Snow White with the Red Hair Graphic Novel Volume 4 cover image
Rated “T” for “Teen”
Tanbarun Kingdom, that is where a girl with beautiful hair that is as red as apples is born. When she grows into young womanhood, Shirayuki's red hair earns her the unwanted attention of Prince Raj of Tanbarun. Prince Zen Wisteria, the second prince of the neighboring Clarines Kingdom, rescues Shirayuki and brings her to Wistal, Clarines' capital. Zen moves her into Wistal Palace, where Shirayuki hones her skills as an herbalist, and thus, a love story begins.
As Snow White with the Red Hair, Vol. 4 (Chapters 13 to 17) opens, Shirayuki is held prisoner in a tower on Kokoku, an island in Clarines. The conniving Viscount Brecker is trying to stop her from assisting an island girl, Kihal, and her bird, Popo, from becoming a benefit to the kingdom. But can anyone really stop a plucky girl like Shirayuki?

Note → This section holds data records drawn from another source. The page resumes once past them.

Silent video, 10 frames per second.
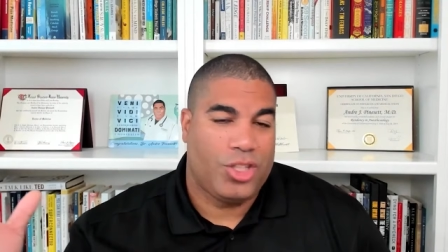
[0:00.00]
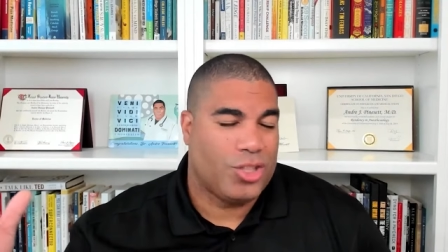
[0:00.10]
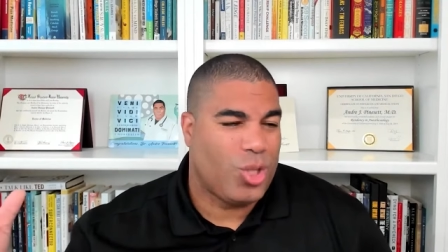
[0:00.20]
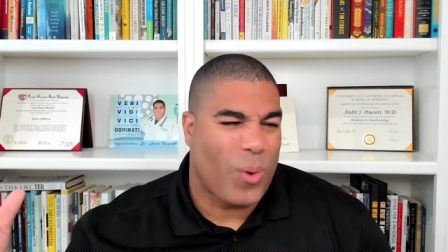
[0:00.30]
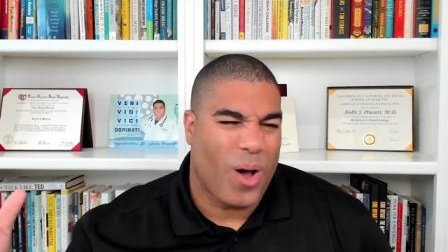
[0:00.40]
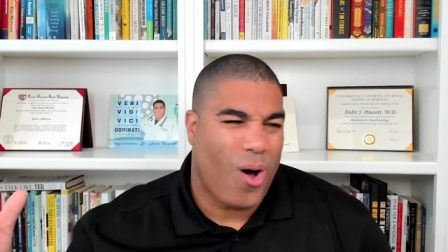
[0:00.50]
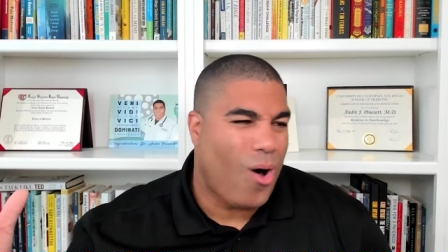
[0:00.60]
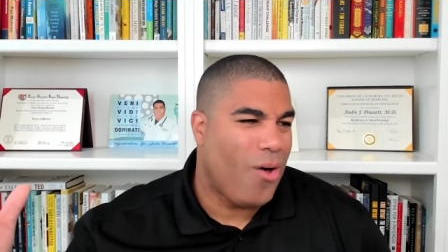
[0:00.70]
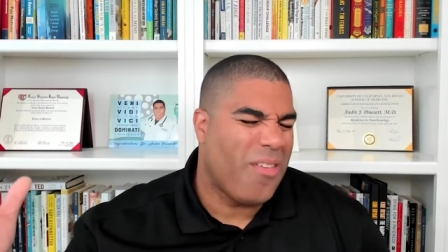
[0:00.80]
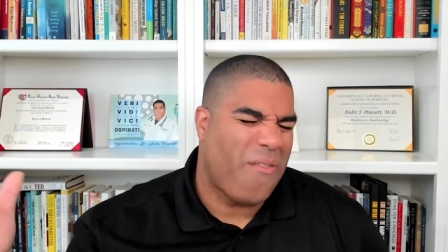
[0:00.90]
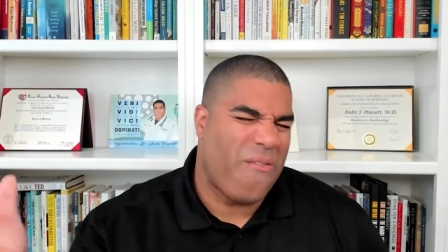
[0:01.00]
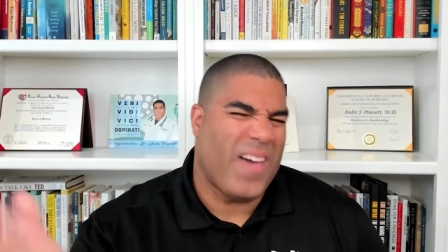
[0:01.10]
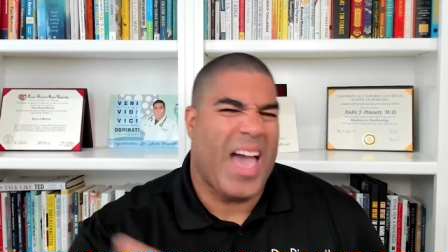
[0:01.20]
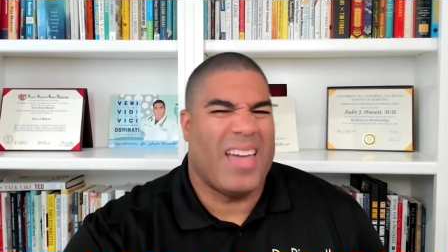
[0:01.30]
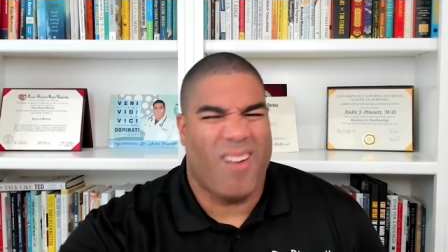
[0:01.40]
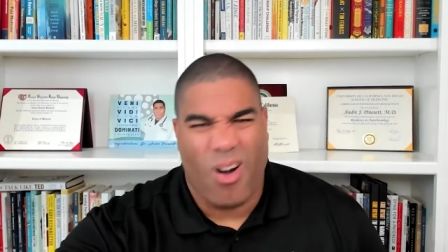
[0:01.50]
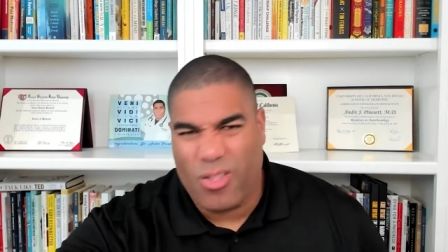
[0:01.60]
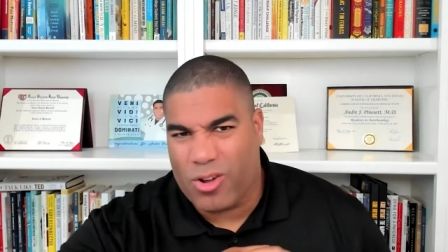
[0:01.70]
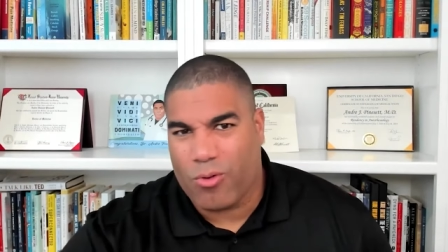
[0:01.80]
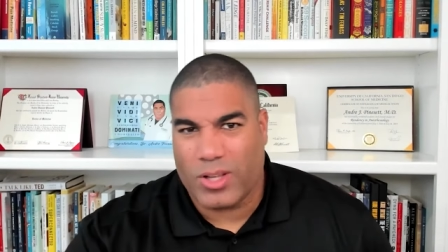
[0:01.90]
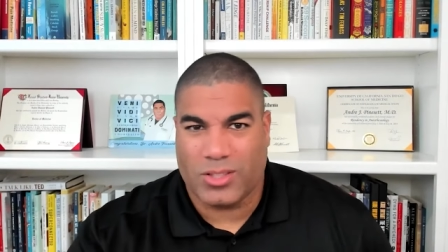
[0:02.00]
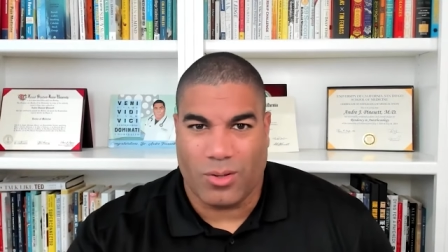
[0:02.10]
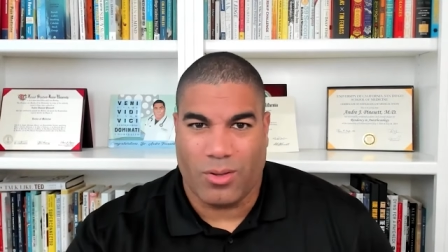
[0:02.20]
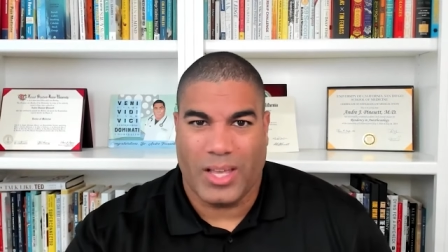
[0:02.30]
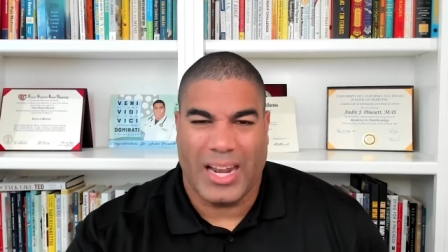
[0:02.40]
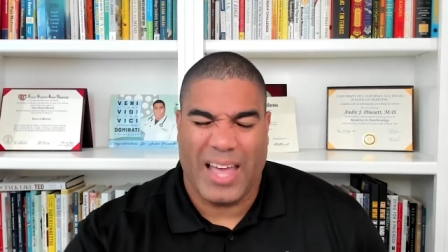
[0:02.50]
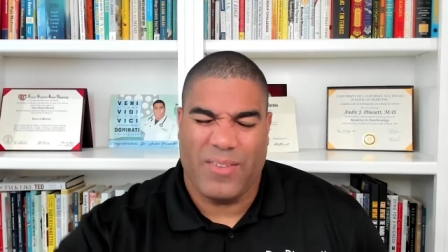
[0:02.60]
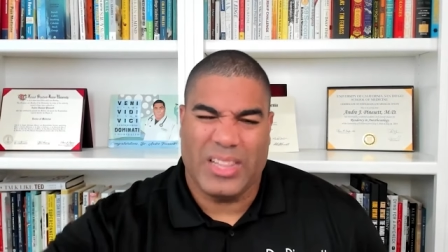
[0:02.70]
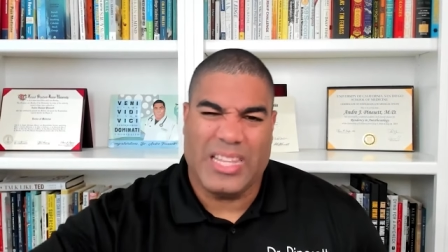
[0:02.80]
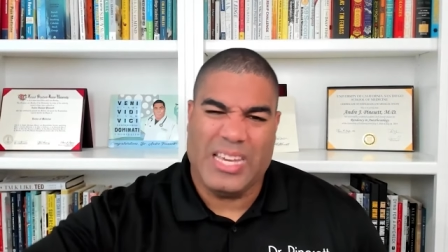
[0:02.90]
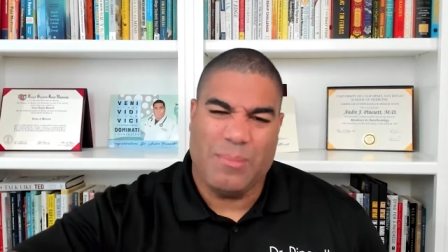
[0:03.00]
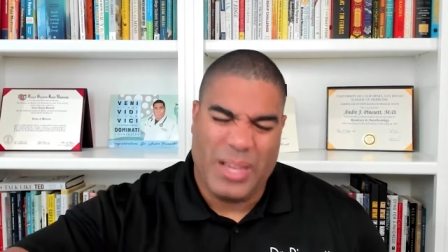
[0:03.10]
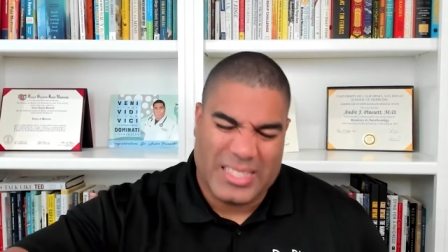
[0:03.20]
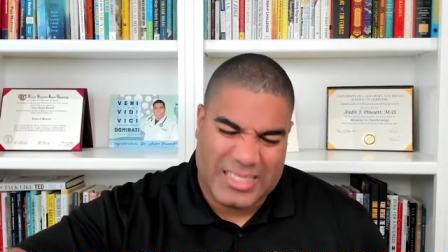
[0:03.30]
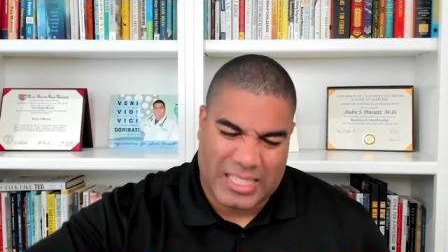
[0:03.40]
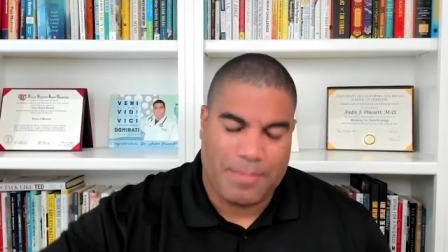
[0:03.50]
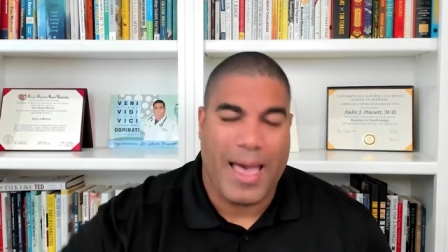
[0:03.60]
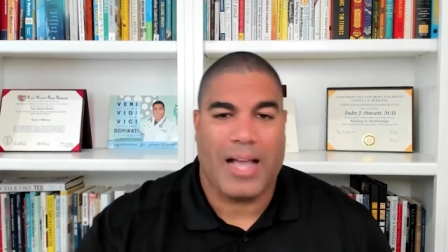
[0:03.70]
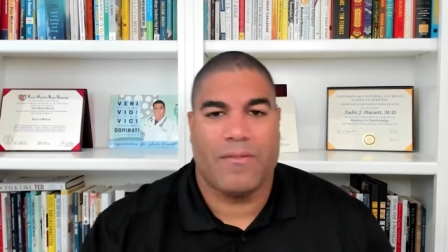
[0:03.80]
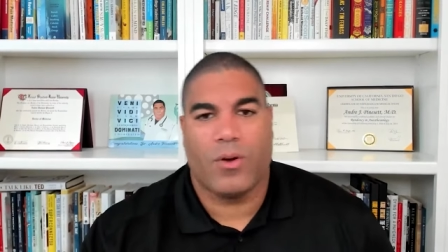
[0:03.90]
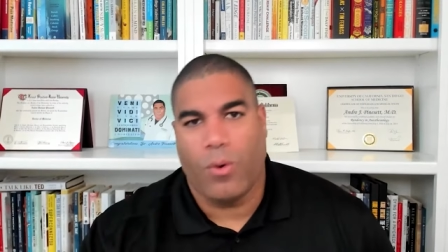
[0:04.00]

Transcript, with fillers: chiseled away all the fat, all the gristle. And I have a lean, mean six-pack of a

This all leads to Prince Zen doing something lovely and shockingly romantic, so how will Shirayuki handle it? Also, the story travels back six years to when then 13-year-old Prince Zen first met his aide, then 17-year-old Mitsuhide Louen. Zen sees Mitsuhide as nothing more than a spy sent by his older brother, Prince Izana, but maybe Zen really needs an aide.
[This volume includes bonus manga pages.]
THE LOWDOWN: I missed the first volume of the Snow White with the Red Hair manga, but my VIZ Media representative sent me the second volume (as well as subsequent volumes). I did not have a difficult time figuring out the story dynamics of the series because of missing the first volume.
Snow White with the Red Hair Graphic Novel Volume 4 offers two nice surprises. First, the wrap up of the Kokoku Island story ended up being overshadowed by a romantic declaration and a kiss. This development seems to have changed the direction of the series; now, there is the potential for all kinds of romance-related melodrama. The second surprise was the flashback, which turned out to be important because creator Sorata Akiduki gives us insight into Zen and Mitsuhide's personalities, as well as into their relationship.
Caleb Cook's translation makes Akiduki's gently unfolding narrative an engaging read. Brandon Bovia's lettering adds that medievalist touch that the story and the graphics need. Yes, dear readers, it is obvious that Snow White with the Red Hair is growing on me.
I READS YOU RECOMMENDS: Fans of fantasy-themed shojo will want to try the Shojo Beat title, Snow White with the Red Hair.